Exercise goal – Each record that follows should be repeated exactly, with no pictures carried over.

Collected data:
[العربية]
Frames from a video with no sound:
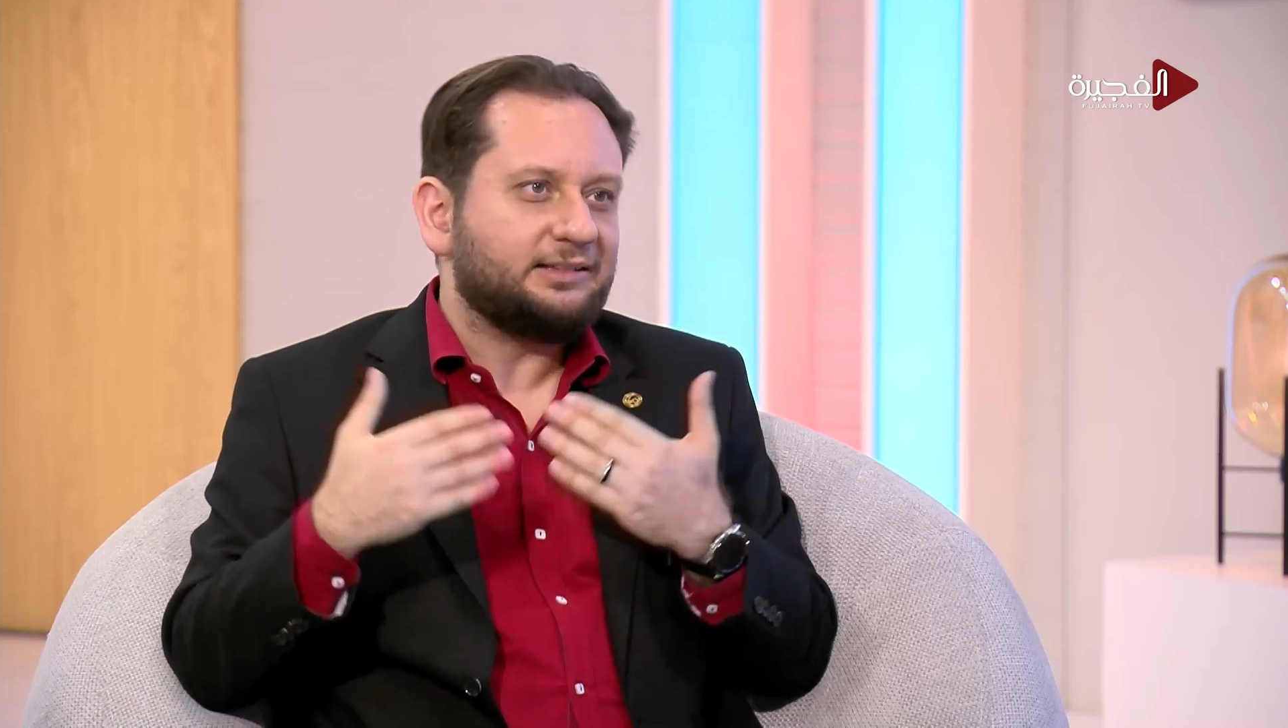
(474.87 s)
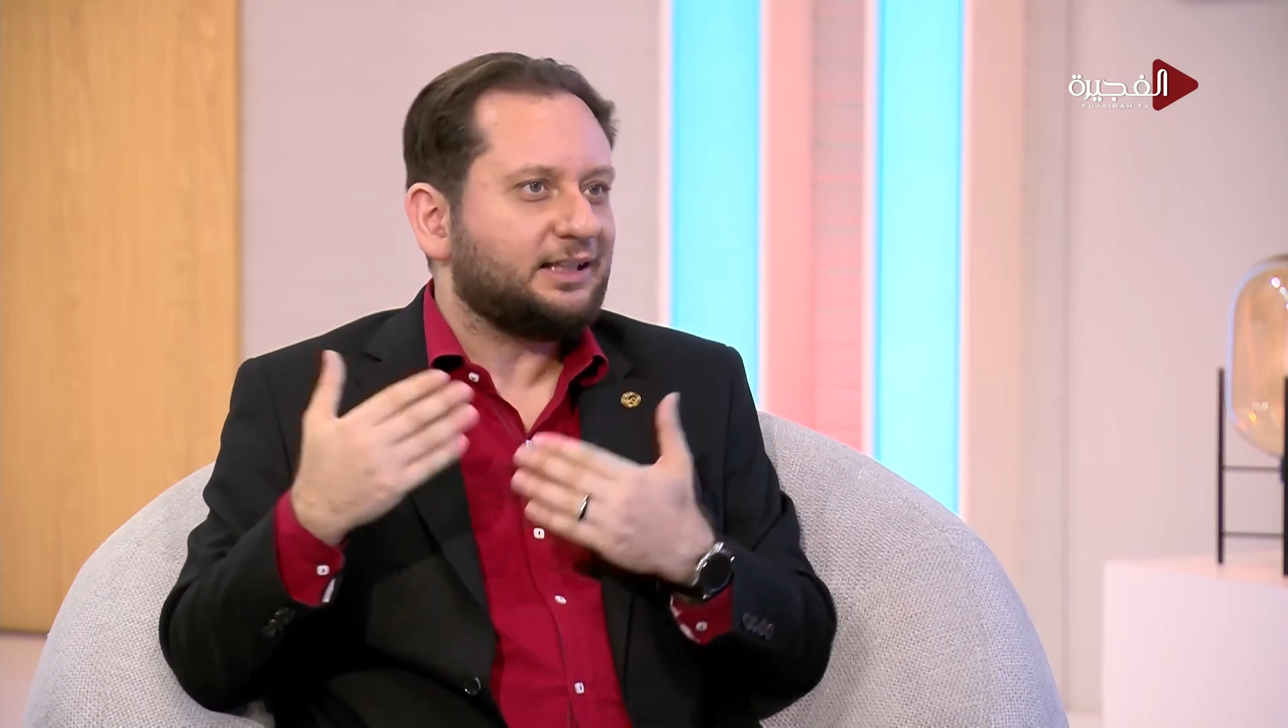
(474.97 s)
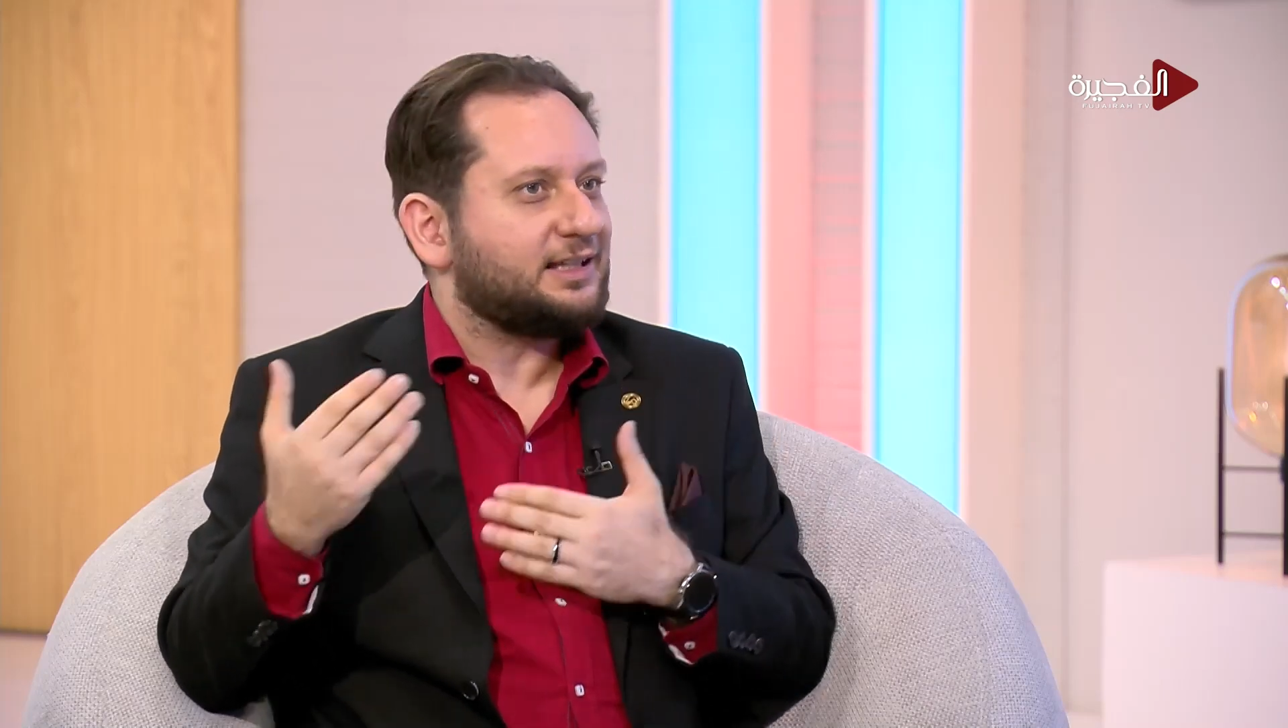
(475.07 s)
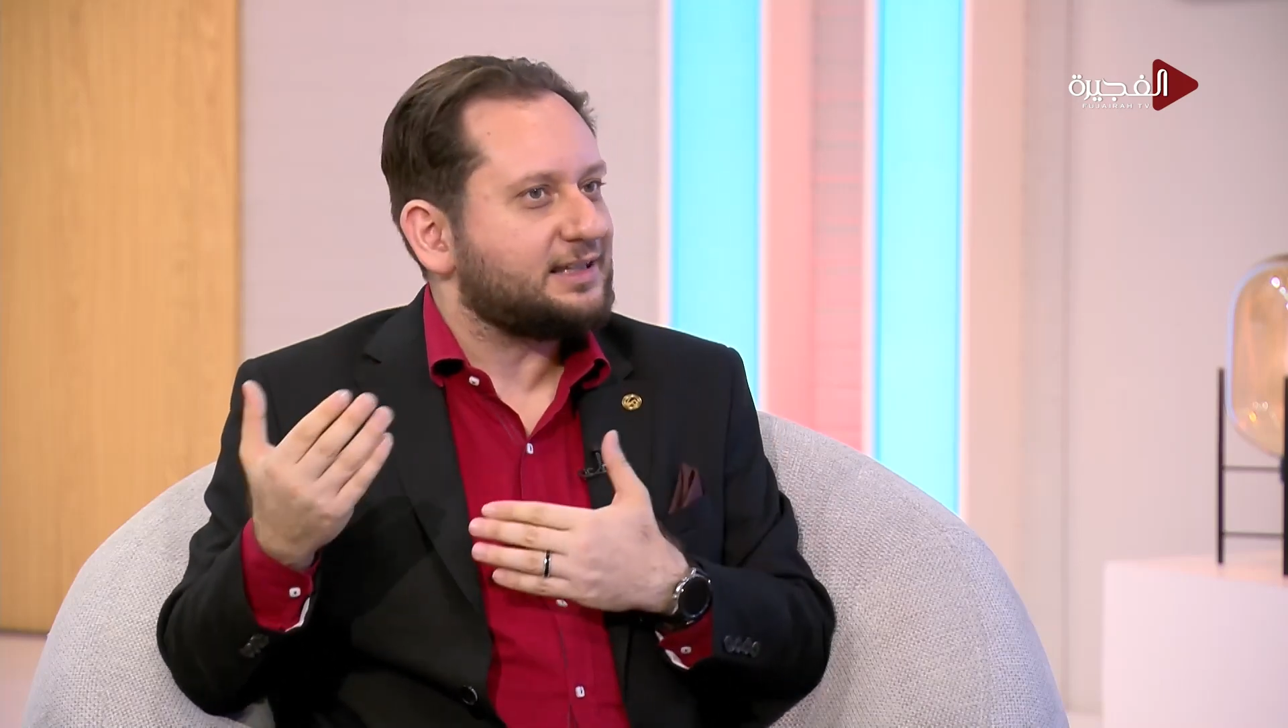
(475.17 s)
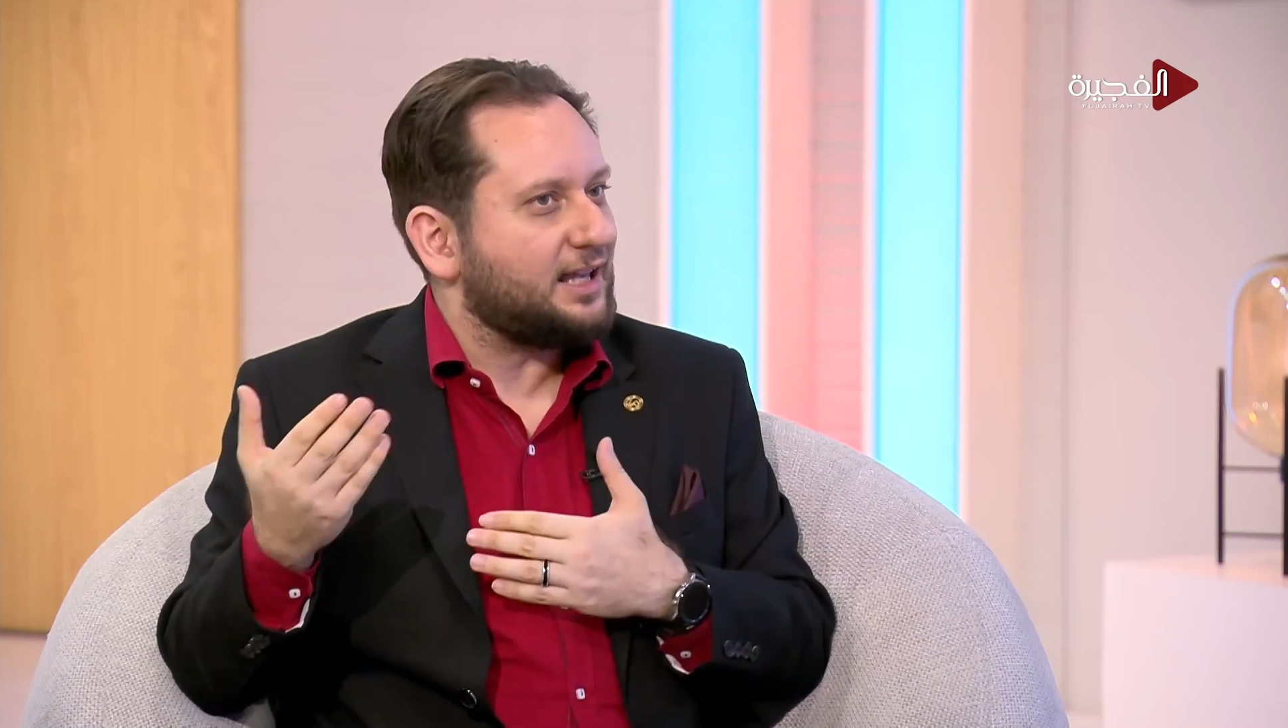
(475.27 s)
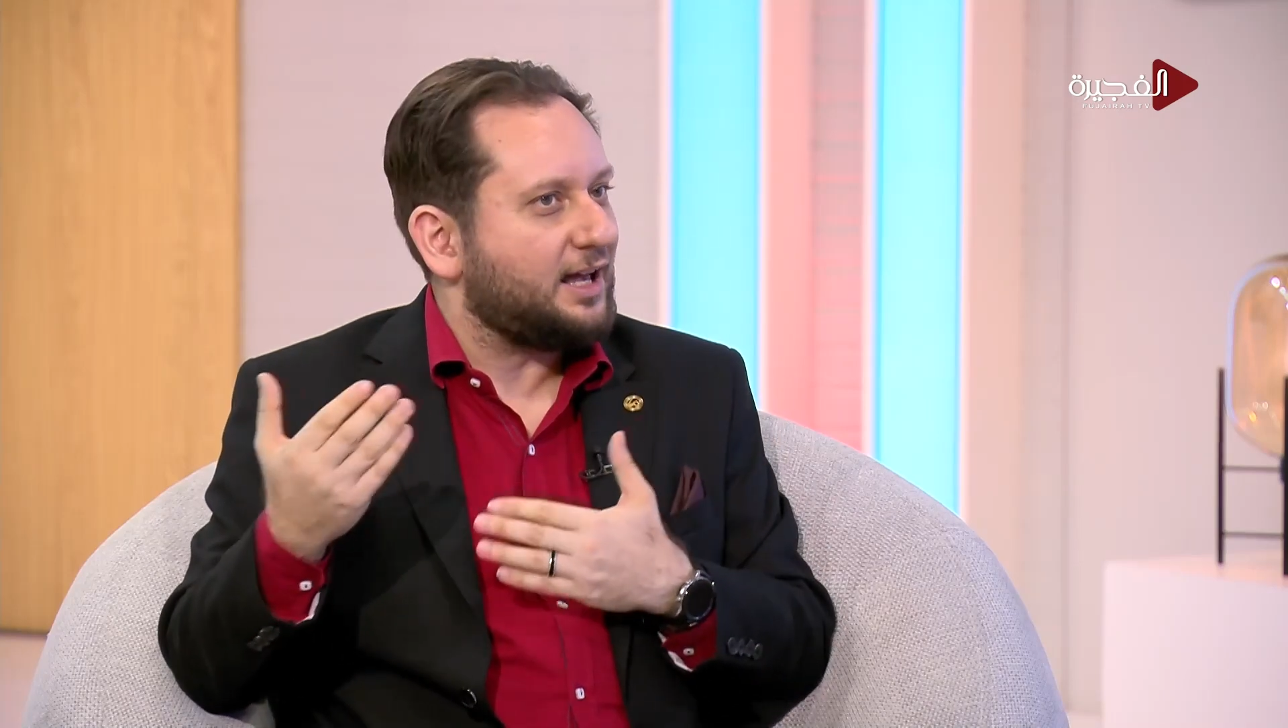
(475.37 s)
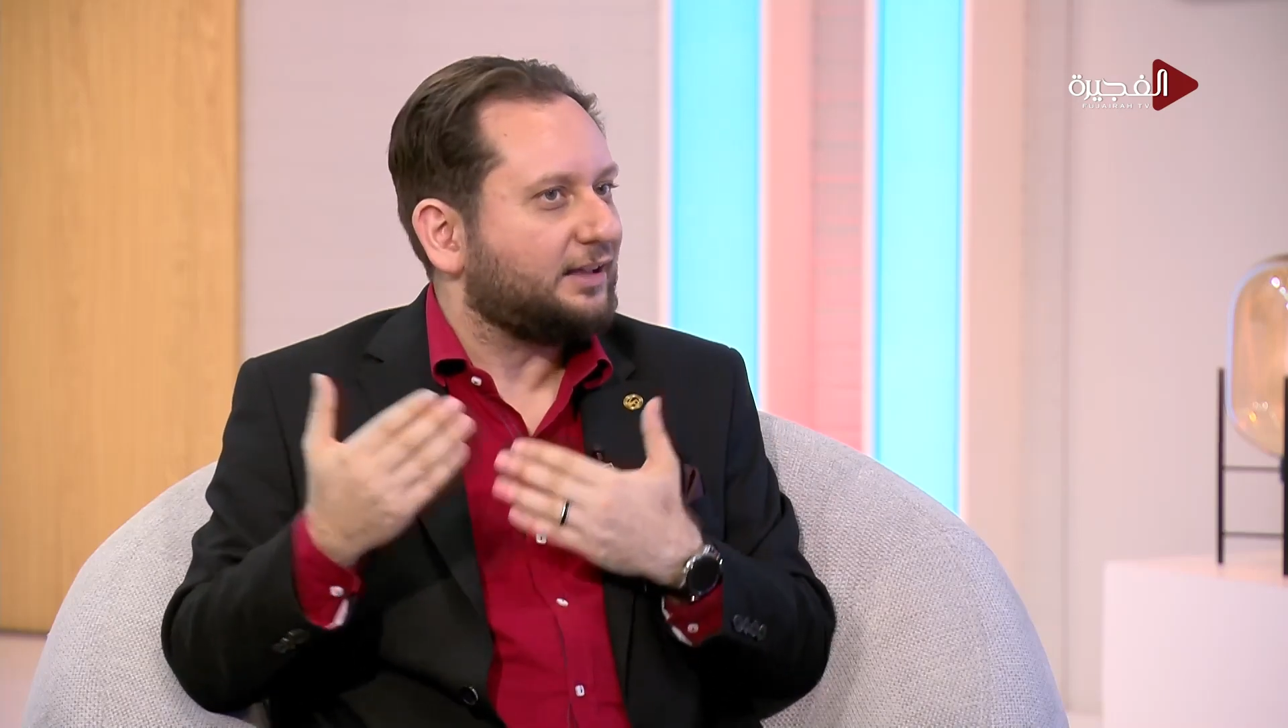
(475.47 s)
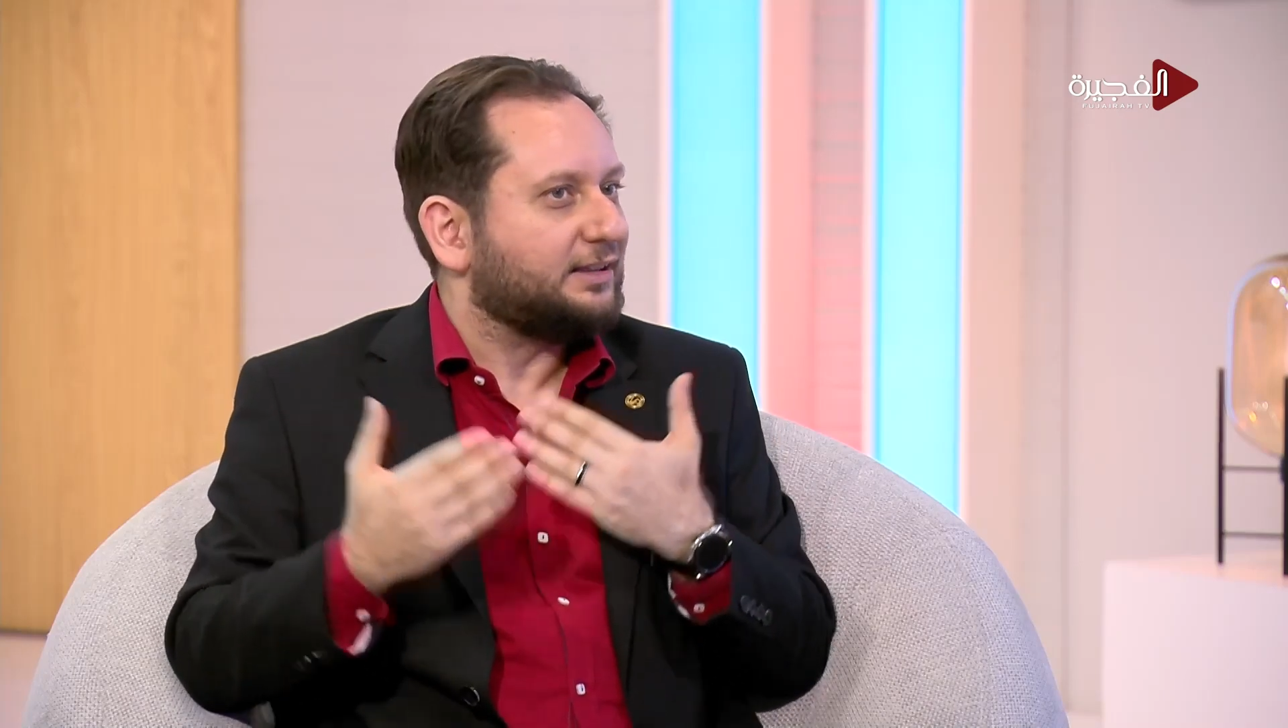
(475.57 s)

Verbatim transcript: انت نسيان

Answer for the task –
[العربية]
Frames from a video with no sound:
(474.87 s)
(474.97 s)
(475.07 s)
(475.17 s)
(475.27 s)
(475.37 s)
(475.47 s)
(475.57 s)

Verbatim transcript: انت نسيان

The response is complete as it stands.